Leake and climate change denialist Richard North, a contributor to the Telegraph (London), have also pointed to what they call “Amazongate.” AR4 stated: “Up to 40% of the Amazonian forests could react drastically to even a slight reduction in precipitation; this means that the tropical vegetation, hydrology and climate system in South America could change very rapidly to another steady state, not necessarily producing gradual changes between the current and future situation.” Again the critics charge that this statement relies on gray literature, in this case a World Wildlife Fund report (which used an article in Nature by Nepstad, et al. as its source). No factual error appeared in the IPCC report here. Indeed, Daniel Nepstad, who is the senior scientist at Woods Hole Research Center, has issued a response indicating that “the IPCC statement on the Amazon was correct” in its presentation of scientific findings, but that some of the specific peer-reviewed studies that might have been provided in support of the IPCC statement in question were unfortunately not cited in AR4. (“Senior Scientist Daniel Nepstad Endorses the Correctness of the IPCC’s (AR4) Statement on Amazon Forest Susceptibility to Rainfall Reduction,” Woods Hole Research Center, http://whrc.org, February 2010.)

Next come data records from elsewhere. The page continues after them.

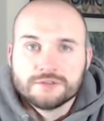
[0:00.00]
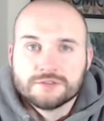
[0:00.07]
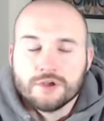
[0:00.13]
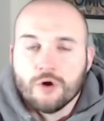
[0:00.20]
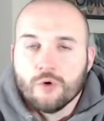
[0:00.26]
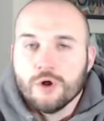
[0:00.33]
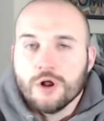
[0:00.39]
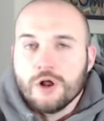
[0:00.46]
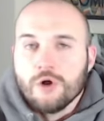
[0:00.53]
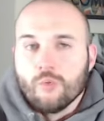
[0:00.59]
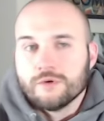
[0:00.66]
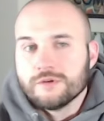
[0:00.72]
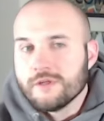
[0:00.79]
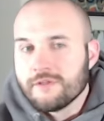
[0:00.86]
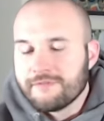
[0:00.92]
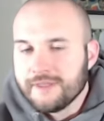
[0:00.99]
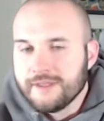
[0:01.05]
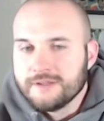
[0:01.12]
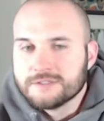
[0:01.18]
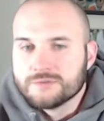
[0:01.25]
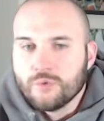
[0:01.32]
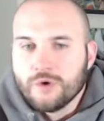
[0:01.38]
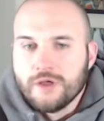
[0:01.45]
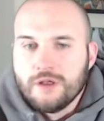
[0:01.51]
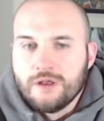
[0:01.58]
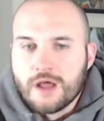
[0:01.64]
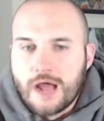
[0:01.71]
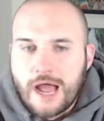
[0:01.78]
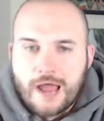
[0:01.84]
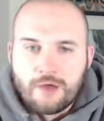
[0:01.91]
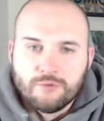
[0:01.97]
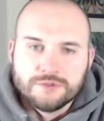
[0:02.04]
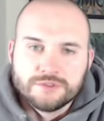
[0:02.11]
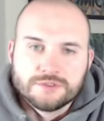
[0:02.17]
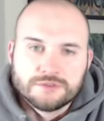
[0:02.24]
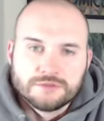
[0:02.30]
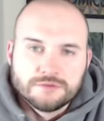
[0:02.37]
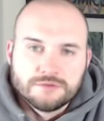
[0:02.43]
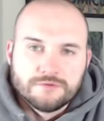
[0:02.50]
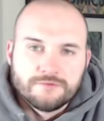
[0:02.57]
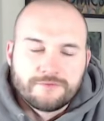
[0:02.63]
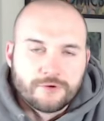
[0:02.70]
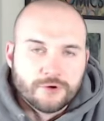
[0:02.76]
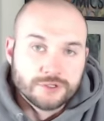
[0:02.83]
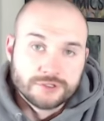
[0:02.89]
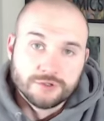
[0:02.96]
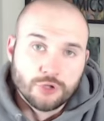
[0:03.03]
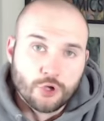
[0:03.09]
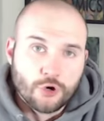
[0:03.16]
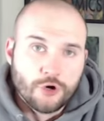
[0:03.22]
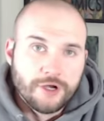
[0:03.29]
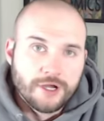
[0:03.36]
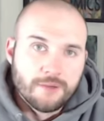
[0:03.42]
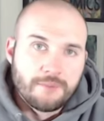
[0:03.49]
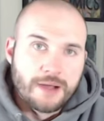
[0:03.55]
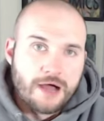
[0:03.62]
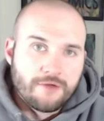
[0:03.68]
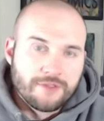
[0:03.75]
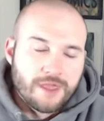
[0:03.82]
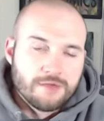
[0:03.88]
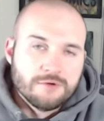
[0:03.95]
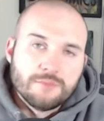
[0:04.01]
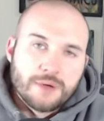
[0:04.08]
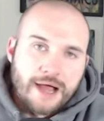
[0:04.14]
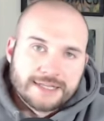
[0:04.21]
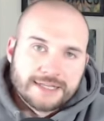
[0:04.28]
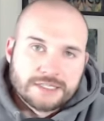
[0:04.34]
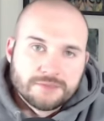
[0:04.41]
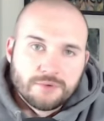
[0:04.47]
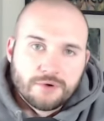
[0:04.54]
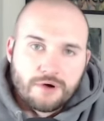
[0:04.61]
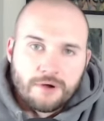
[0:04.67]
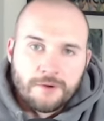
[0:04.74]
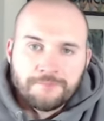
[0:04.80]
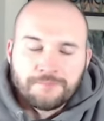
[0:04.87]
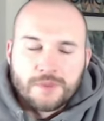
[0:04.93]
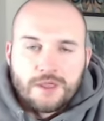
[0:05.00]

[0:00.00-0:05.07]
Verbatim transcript: So one of the things when I was first learning about the game of basketball,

The focus on a few cherry-picked, relatively trivial errors, all but one of which were not IPCC errors at all, in relation to a report of this magnitude, and their magnification into successive scandals or “gates,” is clearly designed by denialists in general to put climate scientists on the defensive. The goal is to distract attention from the real weakness of the IPCC report: the fact that since it is based on a conservative-leaning, often overly cautious scientific consensus, and does not include the latest scientific data, which shows that climate change is accelerating, the report actually understates the climate change problem. Hence, the real discussion among experts over the last few years, since AR4 appeared, has focused on the IPCC’s underestimation, rather than overestimation, of the dangers of climate change in areas as significant as the melting of sea ice and sea level rise. Added to this are growing concerns about the relations between climate change and its “evil twin,” ocean acidification.

The dangers of climate change and of the planetary ecological crisis as a whole are too great to be rationally denied. The focus at this point needs to be on what society should do about it. Recent attempts to address this problem are to be found in the January, February, and March issues of <em>MR</em>, as well as in John Bellamy Foster’s The Ecological Revolution (Monthly Review Press, 2009). We were pleased to see that a review of this book by Ted Benton appeared on Marx & Philosophy (March 6, 2010). He stated: “This book is a major achievement. It combines enormous breadth of scholarship with consummate theoretical integration to produce a powerful political argument. It should be required reading for anyone who cares about the future of humanity and the planet—that is everyone!” (Benton is one of the foremost ecological thinkers of the British New Left, author of Natural Relations and numerous other works.)